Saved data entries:
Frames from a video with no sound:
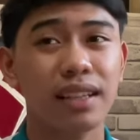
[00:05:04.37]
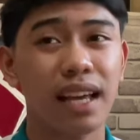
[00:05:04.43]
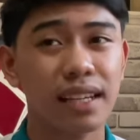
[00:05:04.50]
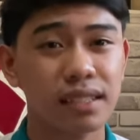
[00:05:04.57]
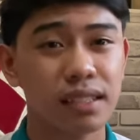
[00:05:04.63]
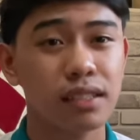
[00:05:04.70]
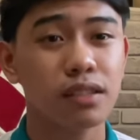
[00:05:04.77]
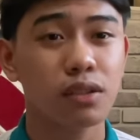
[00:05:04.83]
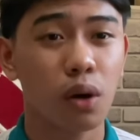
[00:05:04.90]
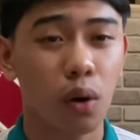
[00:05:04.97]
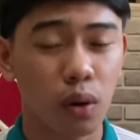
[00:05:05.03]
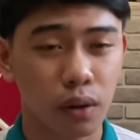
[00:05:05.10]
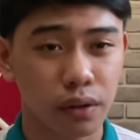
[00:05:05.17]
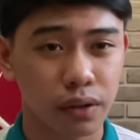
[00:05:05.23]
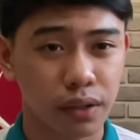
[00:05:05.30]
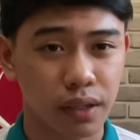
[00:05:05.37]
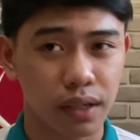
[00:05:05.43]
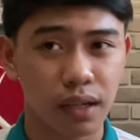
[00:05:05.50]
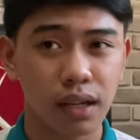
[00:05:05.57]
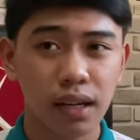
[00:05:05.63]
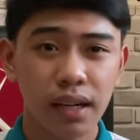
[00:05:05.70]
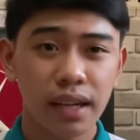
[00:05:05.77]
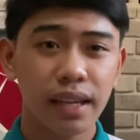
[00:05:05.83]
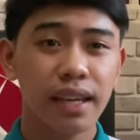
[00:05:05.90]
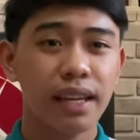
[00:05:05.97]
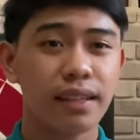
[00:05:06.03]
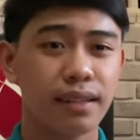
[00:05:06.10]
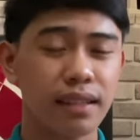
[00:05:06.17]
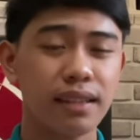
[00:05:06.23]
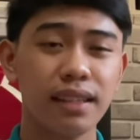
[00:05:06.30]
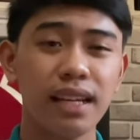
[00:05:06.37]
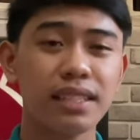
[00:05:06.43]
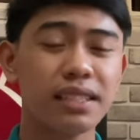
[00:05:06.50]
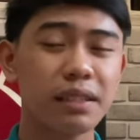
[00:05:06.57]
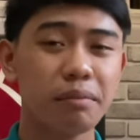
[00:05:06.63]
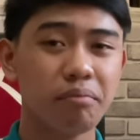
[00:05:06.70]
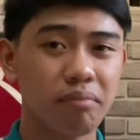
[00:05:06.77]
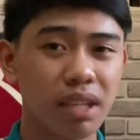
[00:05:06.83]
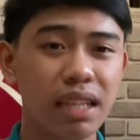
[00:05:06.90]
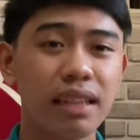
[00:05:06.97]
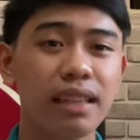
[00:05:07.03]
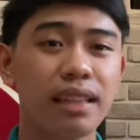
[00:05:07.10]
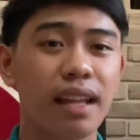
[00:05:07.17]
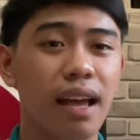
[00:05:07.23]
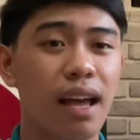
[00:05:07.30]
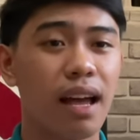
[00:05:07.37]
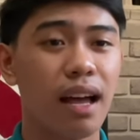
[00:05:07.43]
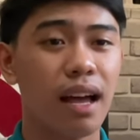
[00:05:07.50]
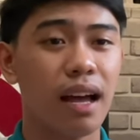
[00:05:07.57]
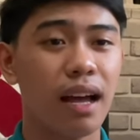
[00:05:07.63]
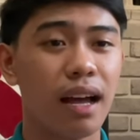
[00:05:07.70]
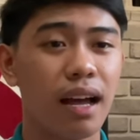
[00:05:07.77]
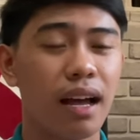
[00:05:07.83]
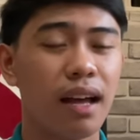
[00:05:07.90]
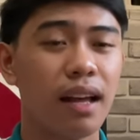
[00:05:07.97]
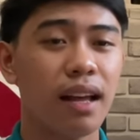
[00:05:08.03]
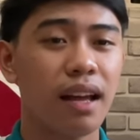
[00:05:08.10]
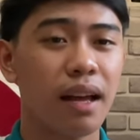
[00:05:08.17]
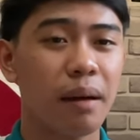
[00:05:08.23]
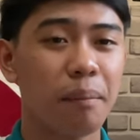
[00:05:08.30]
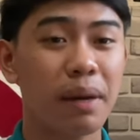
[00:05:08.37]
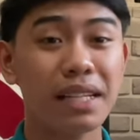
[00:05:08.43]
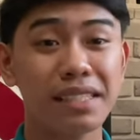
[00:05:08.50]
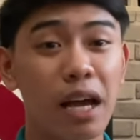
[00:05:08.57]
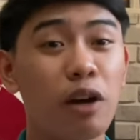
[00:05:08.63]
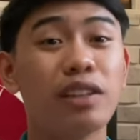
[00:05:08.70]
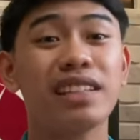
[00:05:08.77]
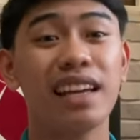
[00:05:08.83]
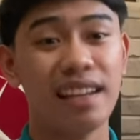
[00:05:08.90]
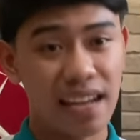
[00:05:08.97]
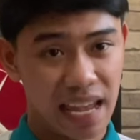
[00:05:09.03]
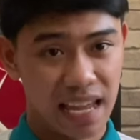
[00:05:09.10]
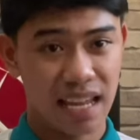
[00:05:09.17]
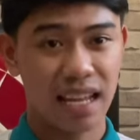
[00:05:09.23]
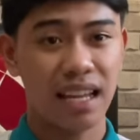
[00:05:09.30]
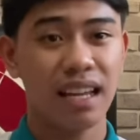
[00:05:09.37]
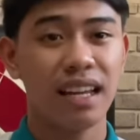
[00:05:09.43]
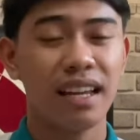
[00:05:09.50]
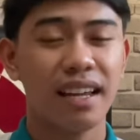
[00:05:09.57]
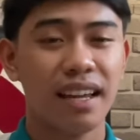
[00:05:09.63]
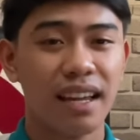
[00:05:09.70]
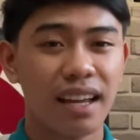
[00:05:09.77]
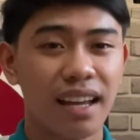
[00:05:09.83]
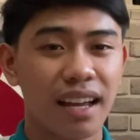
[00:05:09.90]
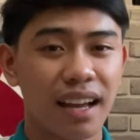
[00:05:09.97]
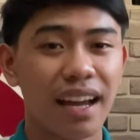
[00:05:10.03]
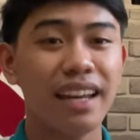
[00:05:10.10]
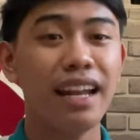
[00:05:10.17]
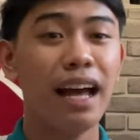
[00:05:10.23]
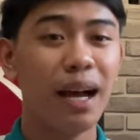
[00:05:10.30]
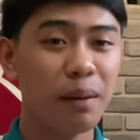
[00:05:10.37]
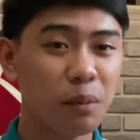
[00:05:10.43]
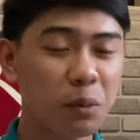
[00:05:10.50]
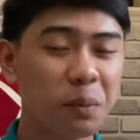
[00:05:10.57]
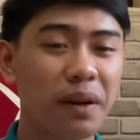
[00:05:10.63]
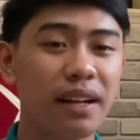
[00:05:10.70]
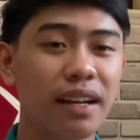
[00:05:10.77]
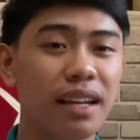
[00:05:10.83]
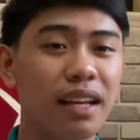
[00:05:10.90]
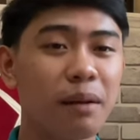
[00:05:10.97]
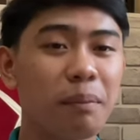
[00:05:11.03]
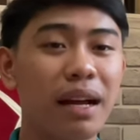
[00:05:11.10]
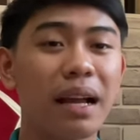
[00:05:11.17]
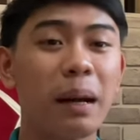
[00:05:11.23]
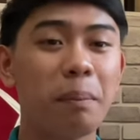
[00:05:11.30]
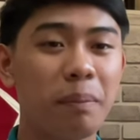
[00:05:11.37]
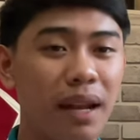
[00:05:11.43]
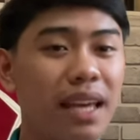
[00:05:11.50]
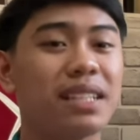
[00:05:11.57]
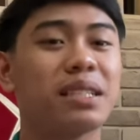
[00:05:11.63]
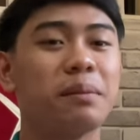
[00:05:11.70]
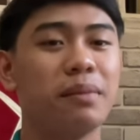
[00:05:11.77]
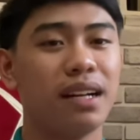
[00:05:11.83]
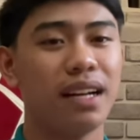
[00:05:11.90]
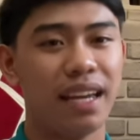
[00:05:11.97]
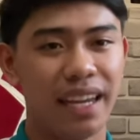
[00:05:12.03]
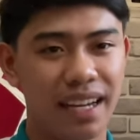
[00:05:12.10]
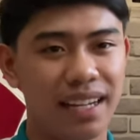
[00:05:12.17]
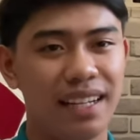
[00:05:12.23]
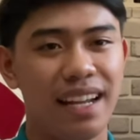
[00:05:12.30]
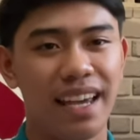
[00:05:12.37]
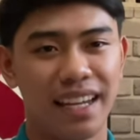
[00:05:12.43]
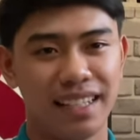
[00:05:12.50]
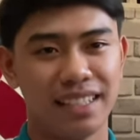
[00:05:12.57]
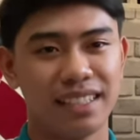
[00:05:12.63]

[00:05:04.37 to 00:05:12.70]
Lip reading: license holder, that doesn't mean na may sahod ka na. Kailangan mo pa rin mag-apply sa mga airline.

= TASK REQUIREMENTS =
Only the lines from the one containing "[00:05:12.43]" through the final line of the entries belong in the copy, both ends included. Pictures stay out.

= SOLUTION TO THIS TASK =
[00:05:12.43]
[00:05:12.50]
[00:05:12.57]
[00:05:12.63]

[00:05:04.37 to 00:05:12.70]
Lip reading: license holder, that doesn't mean na may sahod ka na. Kailangan mo pa rin mag-apply sa mga airline.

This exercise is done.